■ **Supplied data**
• • • • • • •

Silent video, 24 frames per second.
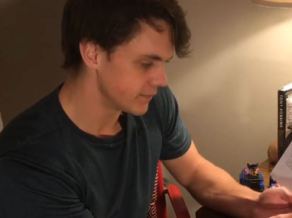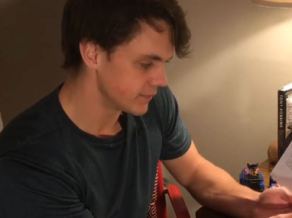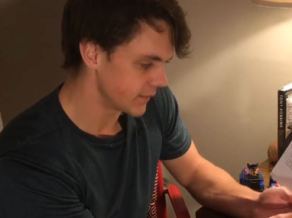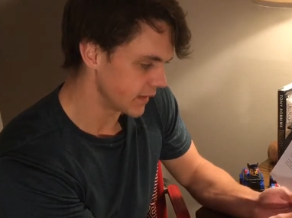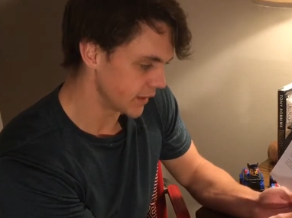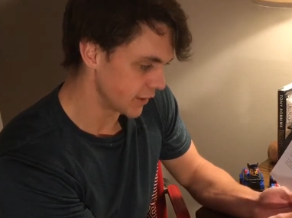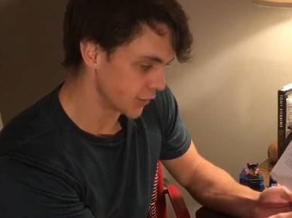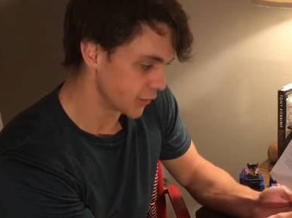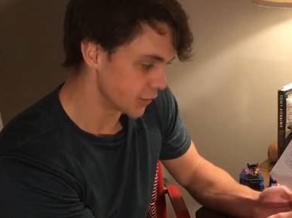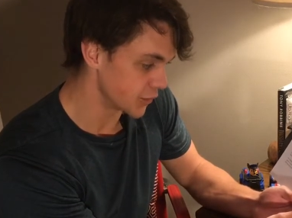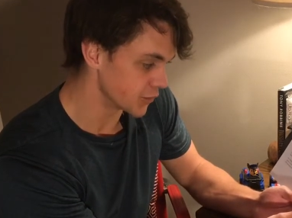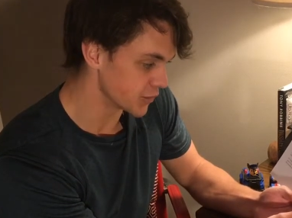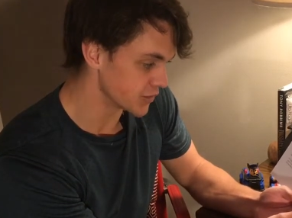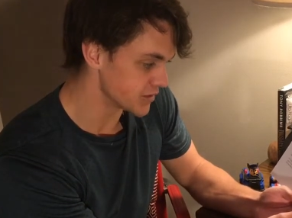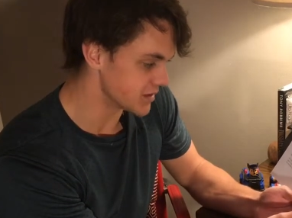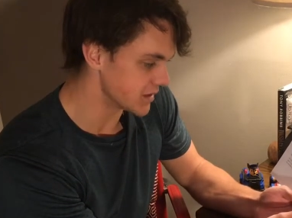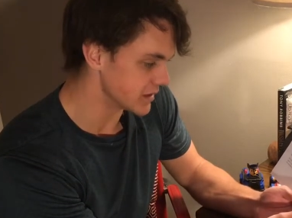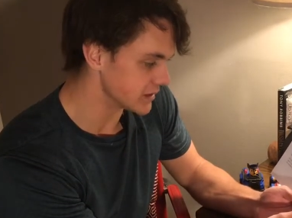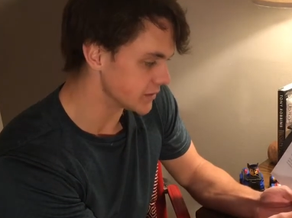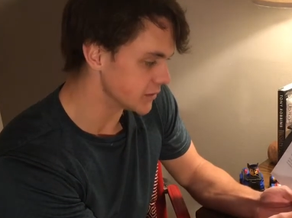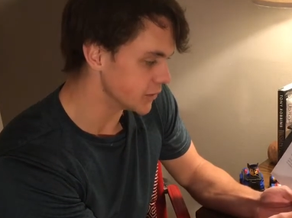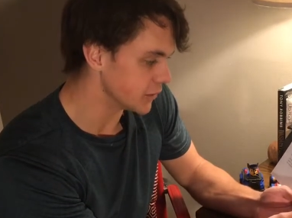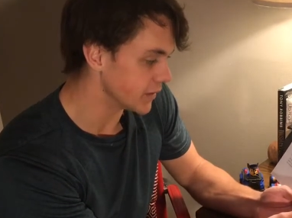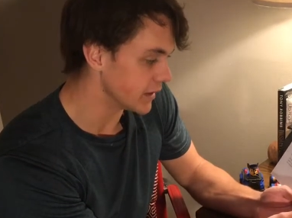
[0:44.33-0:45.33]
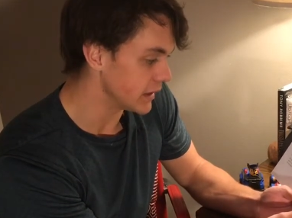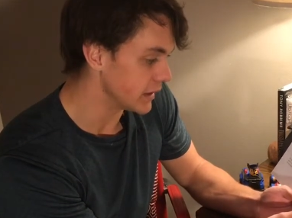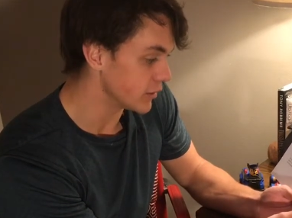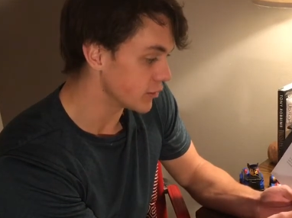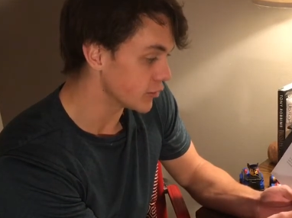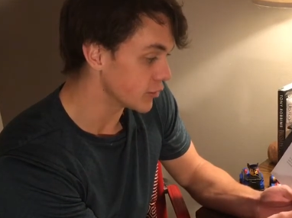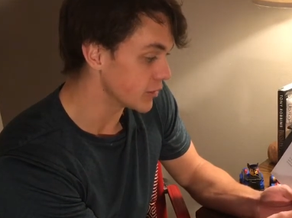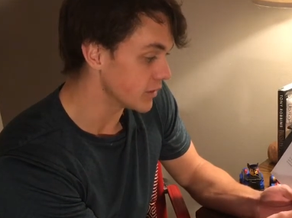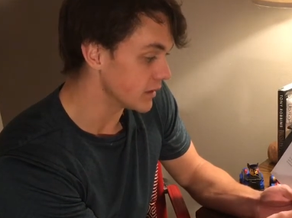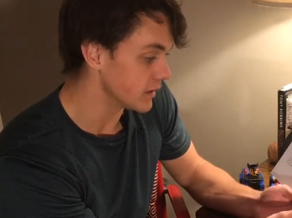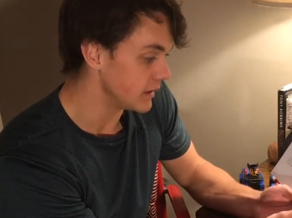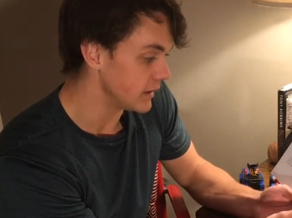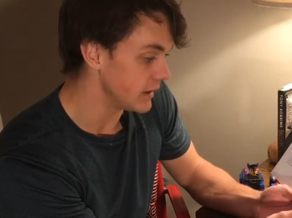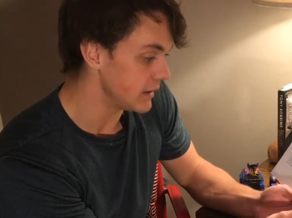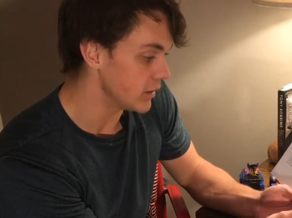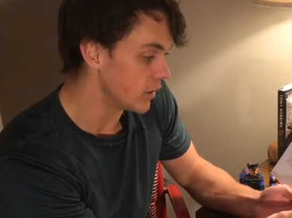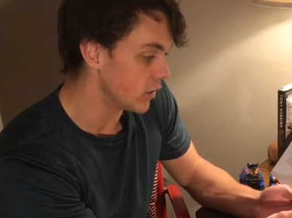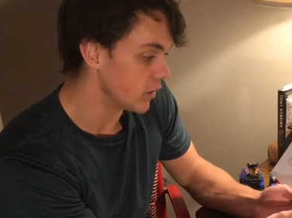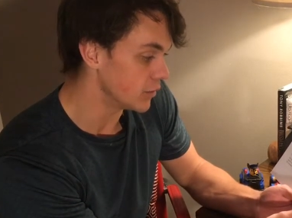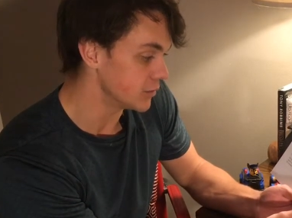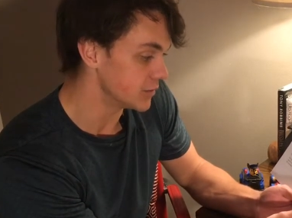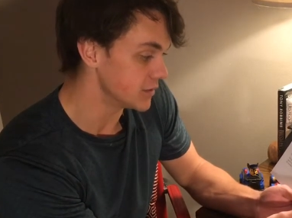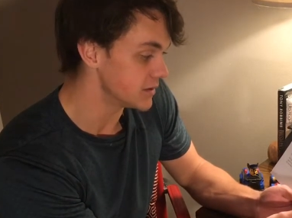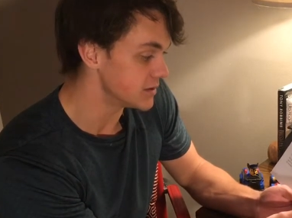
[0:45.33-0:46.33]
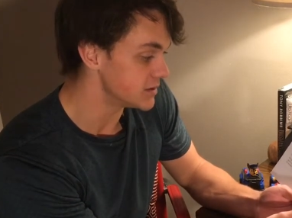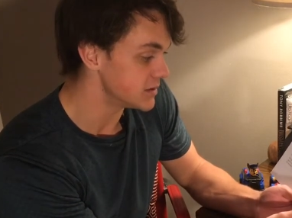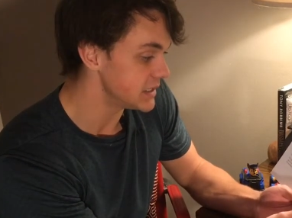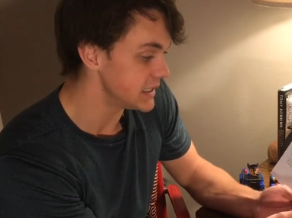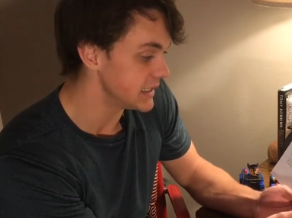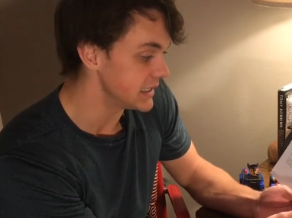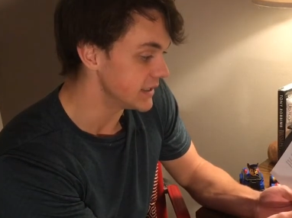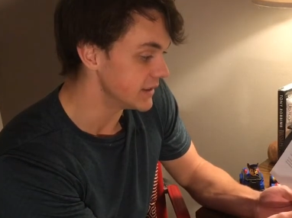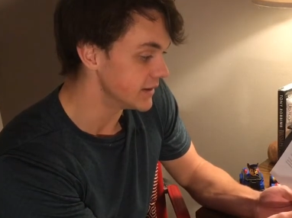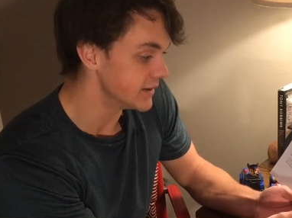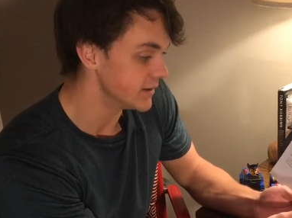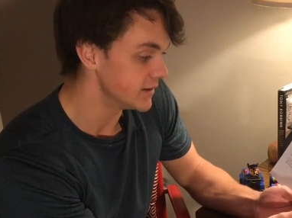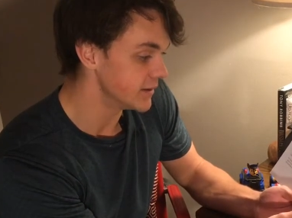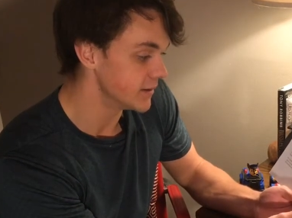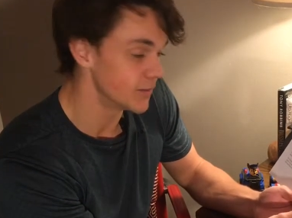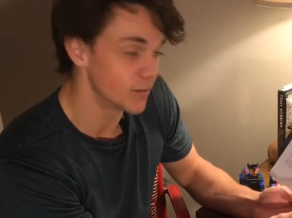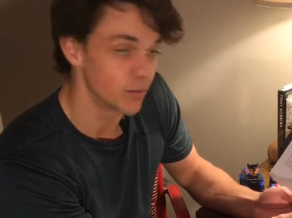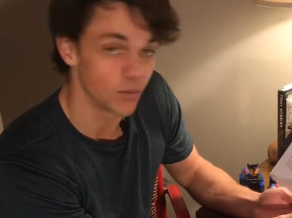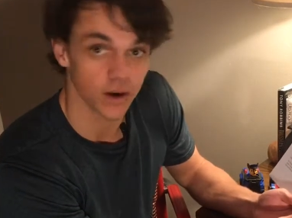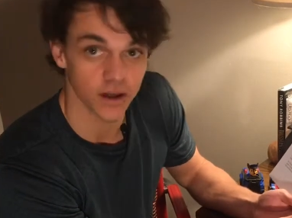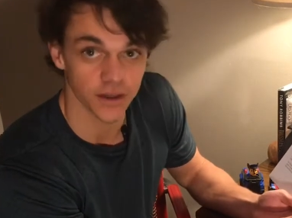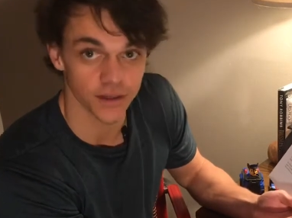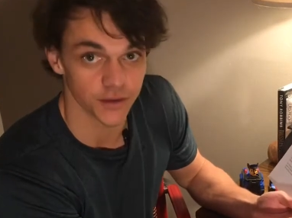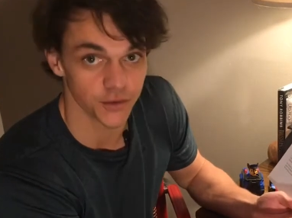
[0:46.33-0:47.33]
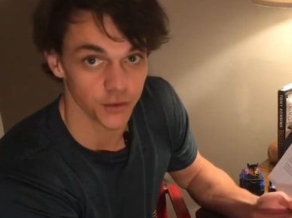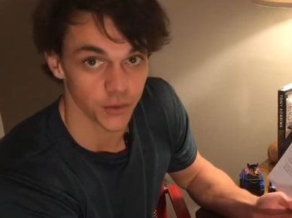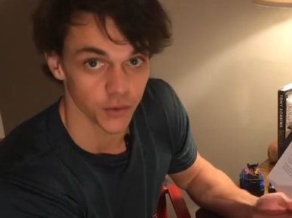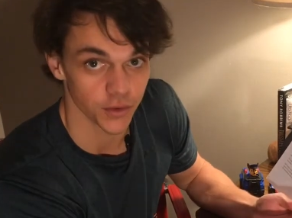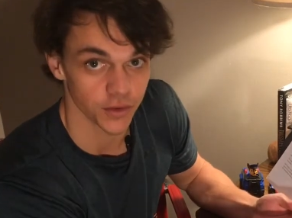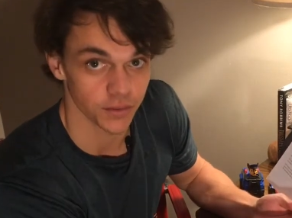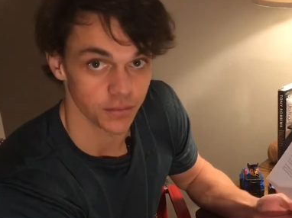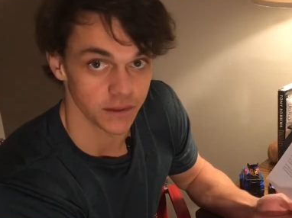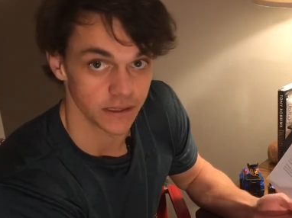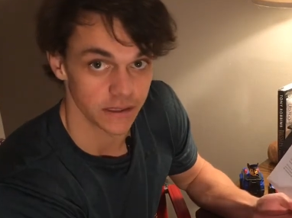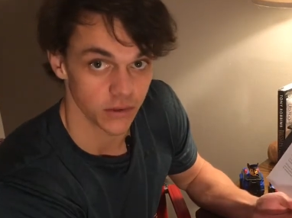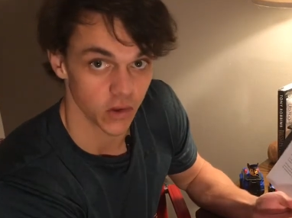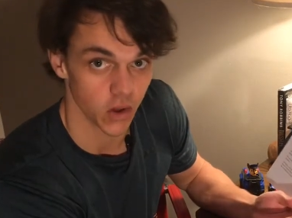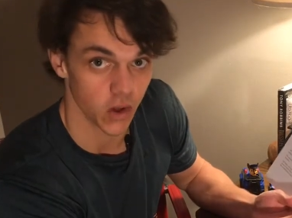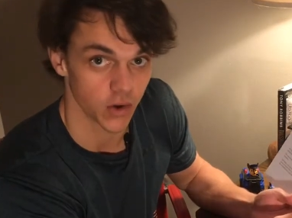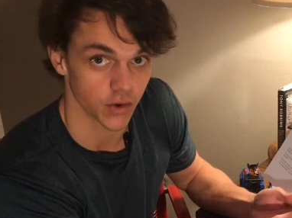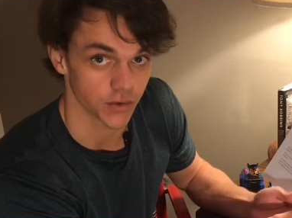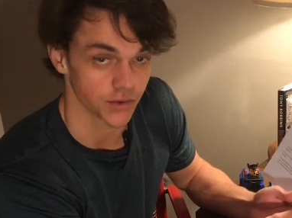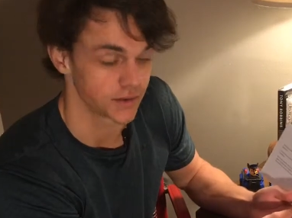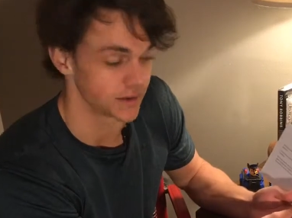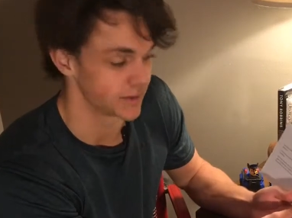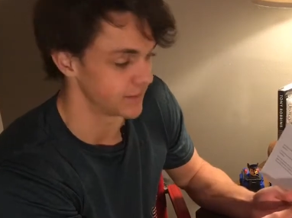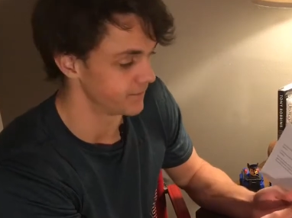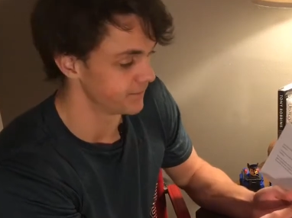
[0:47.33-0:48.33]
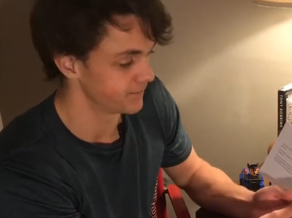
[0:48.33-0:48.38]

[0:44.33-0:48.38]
he couldn't resist looking through the keyhole to see why the door had been locked.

• • • • • • •

■ **The task**
Restate, word for word and without pictures, the lines from the line containing "[0:45.33-0:46.33]" to the last line of the records above.

■ **Solution to the problem**
[0:45.33-0:46.33]
[0:46.33-0:47.33]
[0:47.33-0:48.33]
[0:48.33-0:48.38]

[0:44.33-0:48.38]
he couldn't resist looking through the keyhole to see why the door had been locked.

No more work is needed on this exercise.